* _WHAT TO PRODUCE_
The lines to extract begin at the line that contains "(2244.73 s to 2245.73 s)" and run through the last line of the listing; reproduce them exactly, minus any pictures.

* _EXTRACTED ENTRIES_
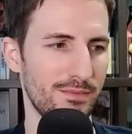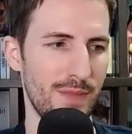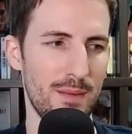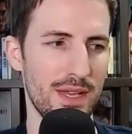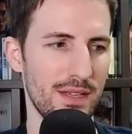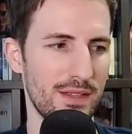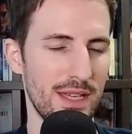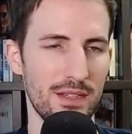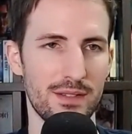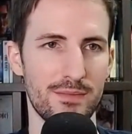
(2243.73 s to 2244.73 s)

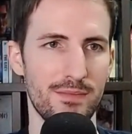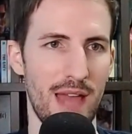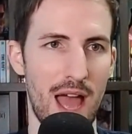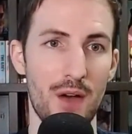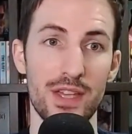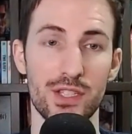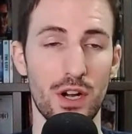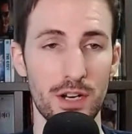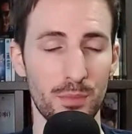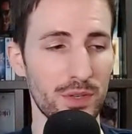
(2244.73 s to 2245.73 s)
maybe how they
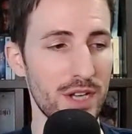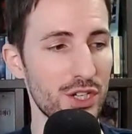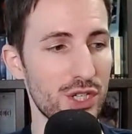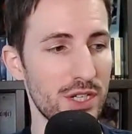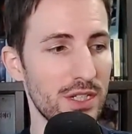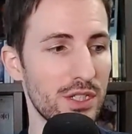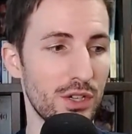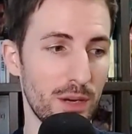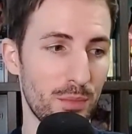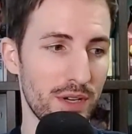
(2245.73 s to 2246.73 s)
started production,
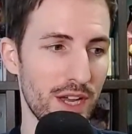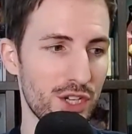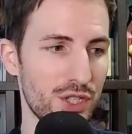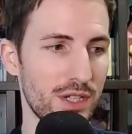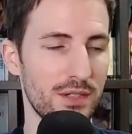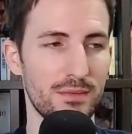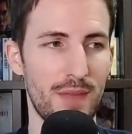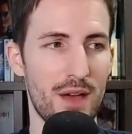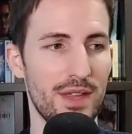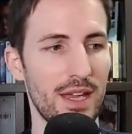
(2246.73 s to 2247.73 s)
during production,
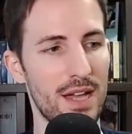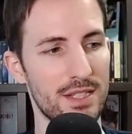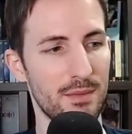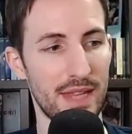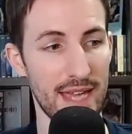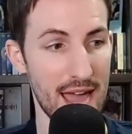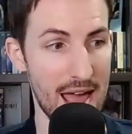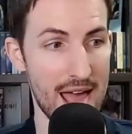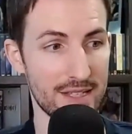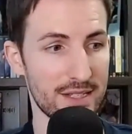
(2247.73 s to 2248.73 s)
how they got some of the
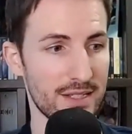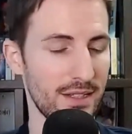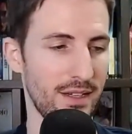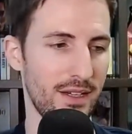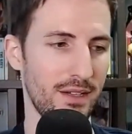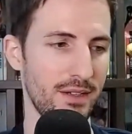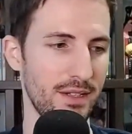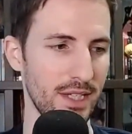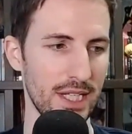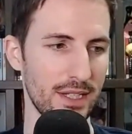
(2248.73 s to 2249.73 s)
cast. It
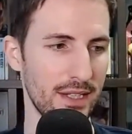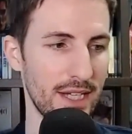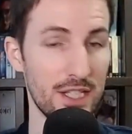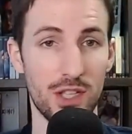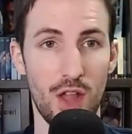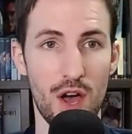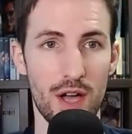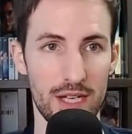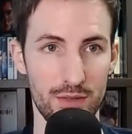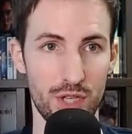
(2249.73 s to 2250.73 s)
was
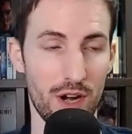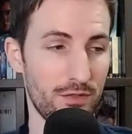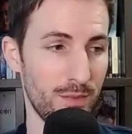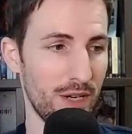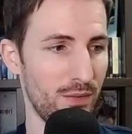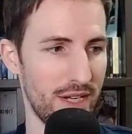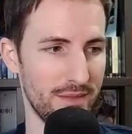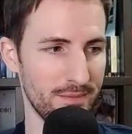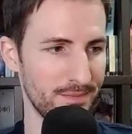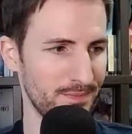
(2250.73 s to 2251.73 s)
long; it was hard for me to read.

* _RESPONSE TO THIS TASK_
(2244.73 s to 2245.73 s)
maybe how they
(2245.73 s to 2246.73 s)
started production,
(2246.73 s to 2247.73 s)
during production,
(2247.73 s to 2248.73 s)
how they got some of the
(2248.73 s to 2249.73 s)
cast. It
(2249.73 s to 2250.73 s)
was
(2250.73 s to 2251.73 s)
long; it was hard for me to read.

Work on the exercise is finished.